What about the performers? Will they join the sleepover? Whitelaw hopes they'll be "like mum and dad, gently backing out of the room when they think the kids have nodded off". H Plewis reckons her own night's sleep will depend on how the show pans out. "If we've put people to sleep, and we've done our jobs, and it's worked, then I think we will. But if it's just people having midnight feasts and parties then I think there'll be a few sleepless nights. If it's just people having sex…"

Yes: there is that possibility to consider. Duckie, which celebrated its 15th anniversary last year, is not famed for shyness. The company way has always been "fun, larging it," says Casson. Shows over the years (to take a random sample) have included a hijab-wearing magician, a contortionist serving tortilla dip out of her upended crotch, a performer swinging around a set suspended only by the hair…

"And this is the first time we've done a show that has no sex in it," says Casson. "No nudity. It's our first sober show! There's no booze, unless you count the option of a little brandy in the hot chocolate."

He says there will be other house rules, especially as regards the behaviour in the double and triple beds. "Cuddling is permitted. Spooning is permitted. Bumming is not." There will also be a night nurse-like figure, "an audience host", on hand, says Casson, to help people with extra blankets.

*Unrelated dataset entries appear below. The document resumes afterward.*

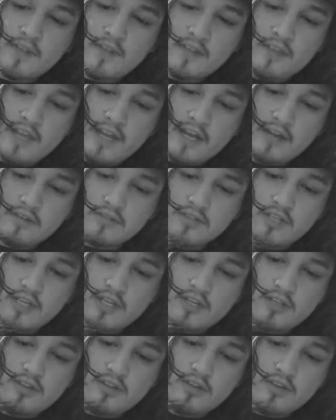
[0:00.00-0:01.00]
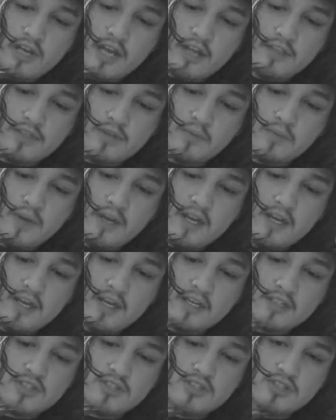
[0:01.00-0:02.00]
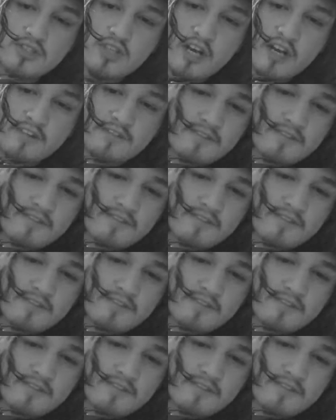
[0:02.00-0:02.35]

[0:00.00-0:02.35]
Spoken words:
Now, take a look at the way it turns off.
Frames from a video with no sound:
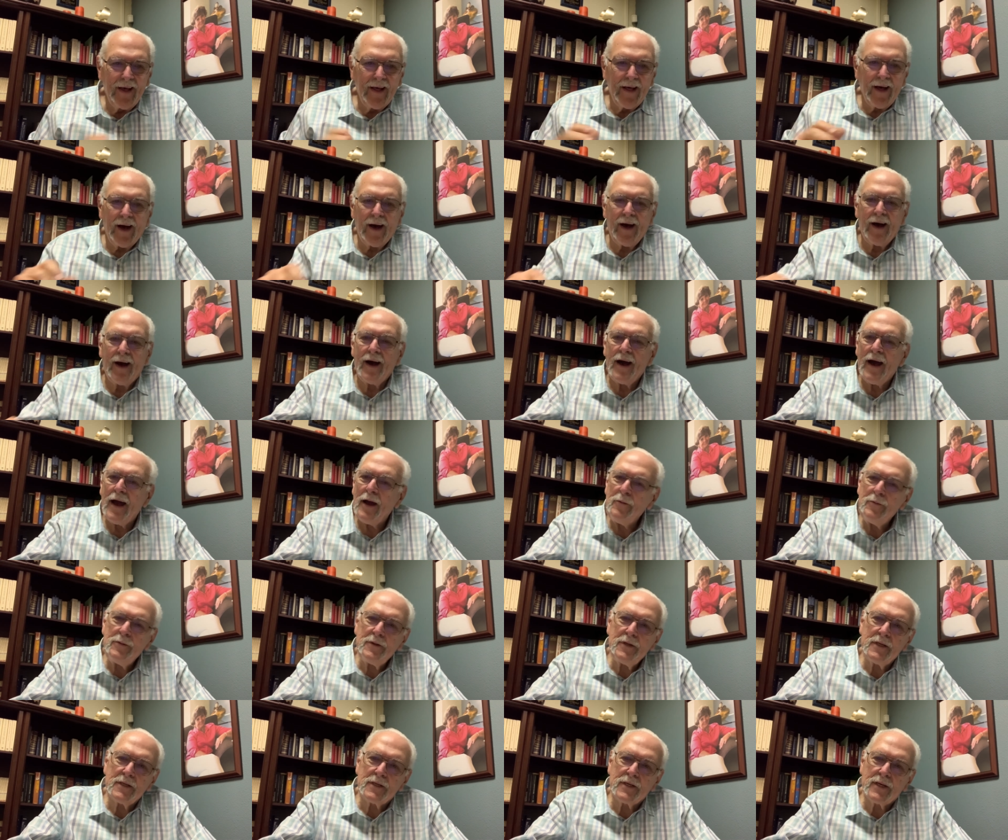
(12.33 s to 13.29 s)
Uh, I
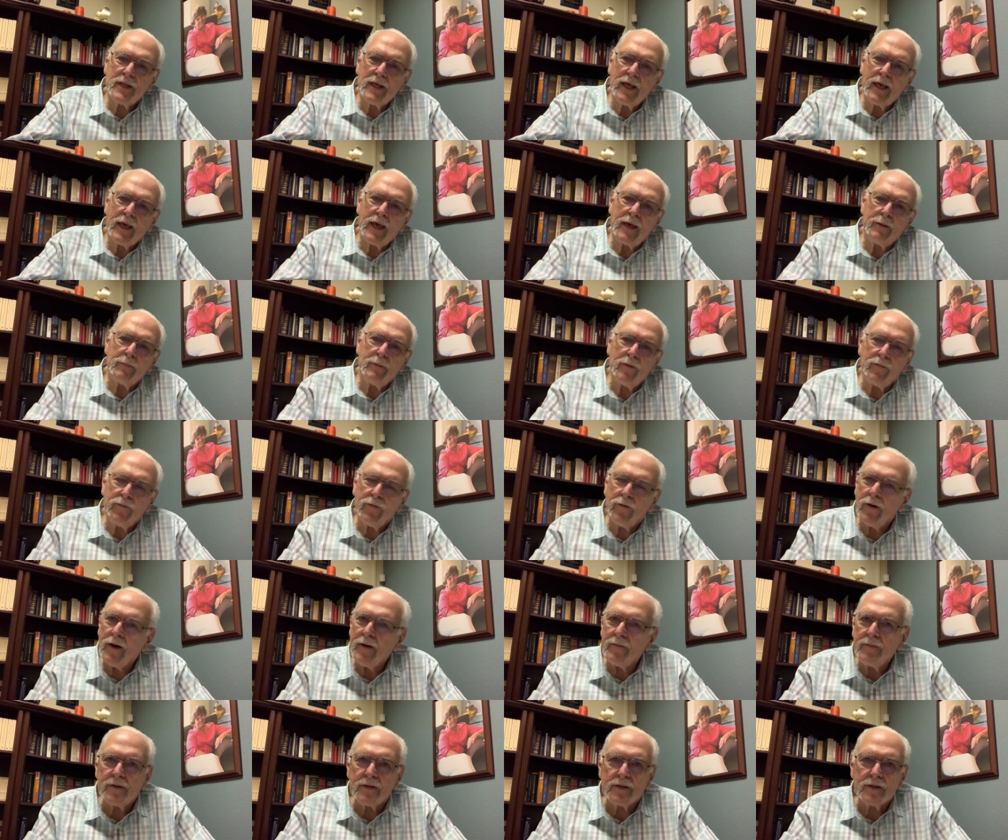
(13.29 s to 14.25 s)
was just thinking, before
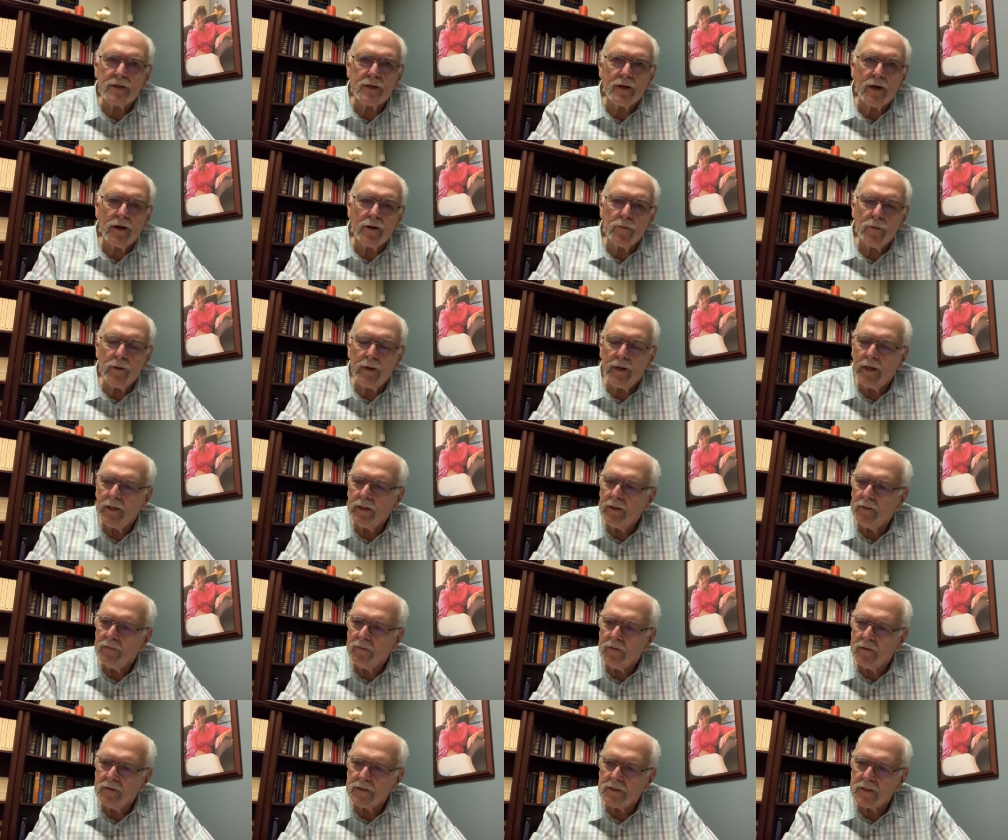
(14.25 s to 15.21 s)
I even start reading the
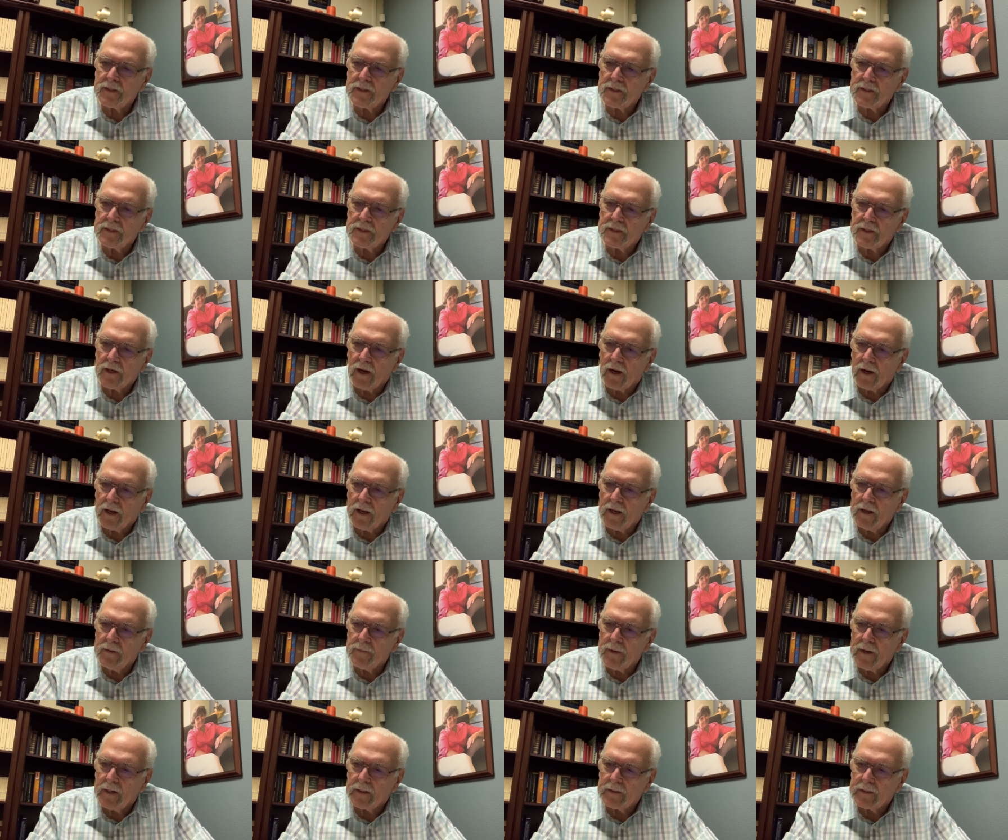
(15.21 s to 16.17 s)
verses and talking
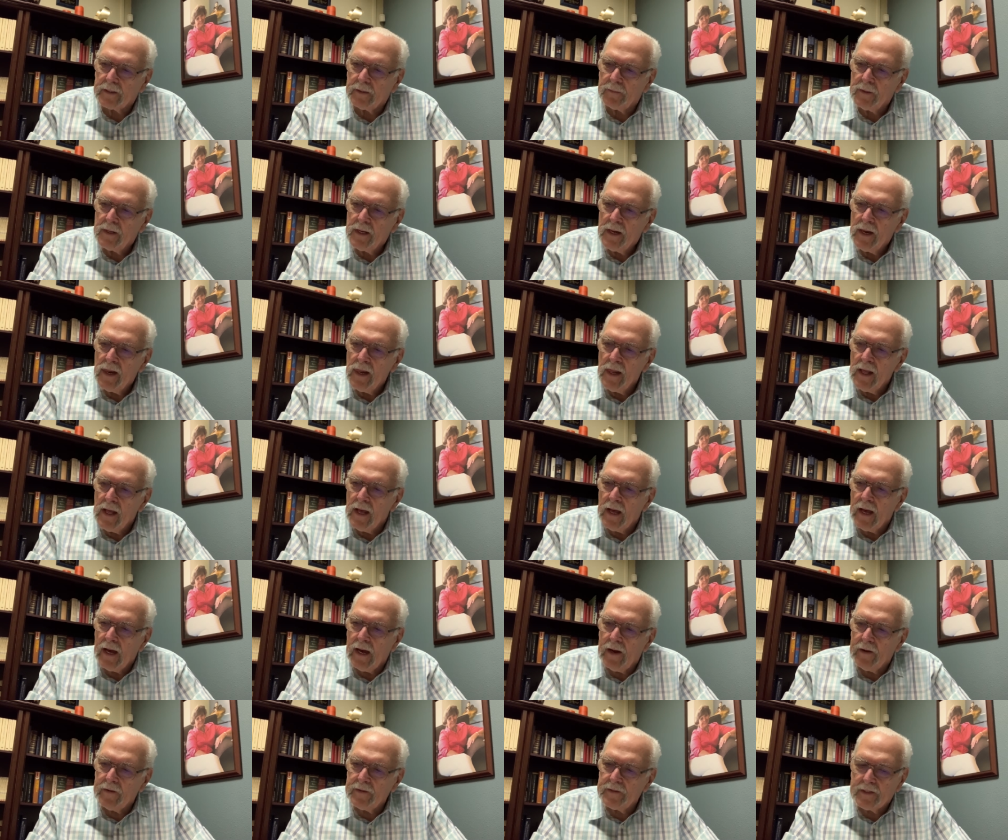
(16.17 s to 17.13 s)
about them,
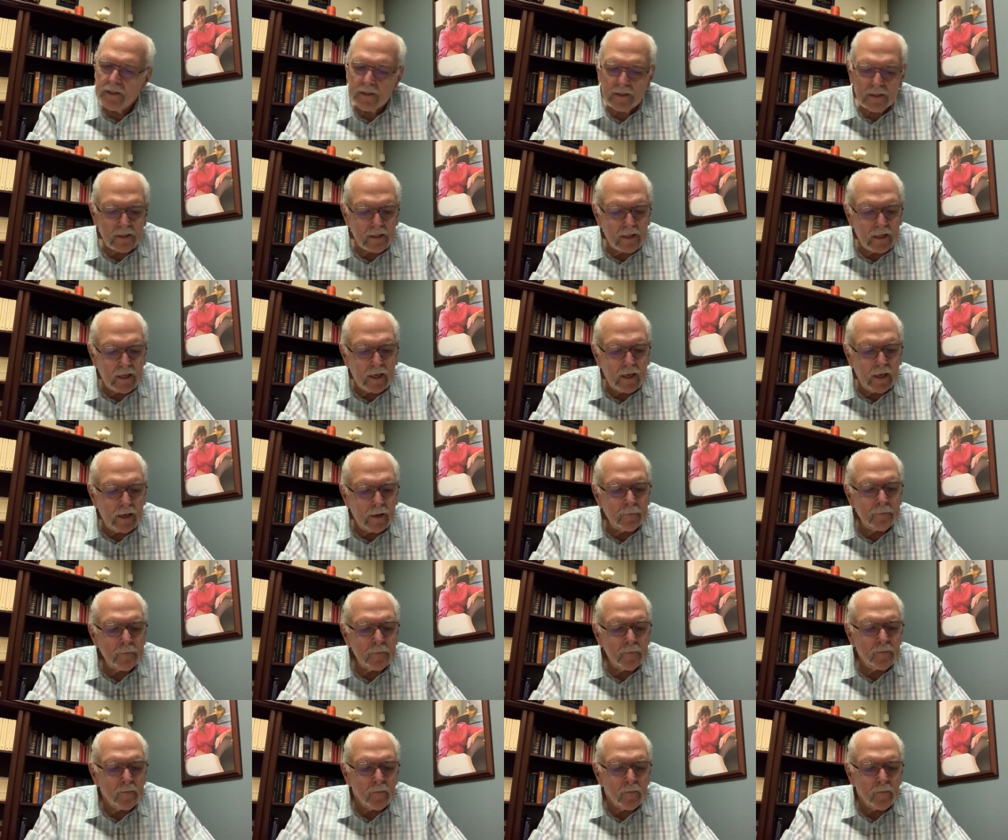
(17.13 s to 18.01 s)
I was just thinking,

Whitelaw stresses it will all be very innocent. "We did a trial sleepover in the Pit, all the cast. Gathered together in a strange space in your PJs there's a temptation to be quite... giddy about it. And maybe the audience will be giddy at first – but its our job to meet them there, and bring them down until they're ready to sleep. We don't pull any tricks. We'll be kind."

When I visited rehearsals – on a hectic, hot Monday afternoon – I was given a little preview of the show in a rehearsal room at the Barbican, and didn't fancy myself particularly susceptible to sleep at the time. But just 20 minutes of the performers dancing dreamily, circular animal parades and lulling musical scales, however, and I began to think it might be nice to rest my eyes.

"Duckie's got a history of parties, almost of making mini-riots," says Whitelaw, "but this is us trying to work out what happens after the party's over. Can we get a good night's sleep?" Casson called it an experiment, and my hunch is that the experiment will work – good night's sleeps all round. Contingency plans, just in case, are in place for the insomniacs. There'll be a separate room with a telly, and everyone will get boiled egg and soldiers in the morning.

Not, sadly, served in bed. "Think of the mess!" says Whitelaw. "The duvets…"

Lullaby: 24 June-23 July, Tuesdays to Fridays, from 10.30pm at the Pit, the Barbican, London, EC2. Tickets £42 for a single bed.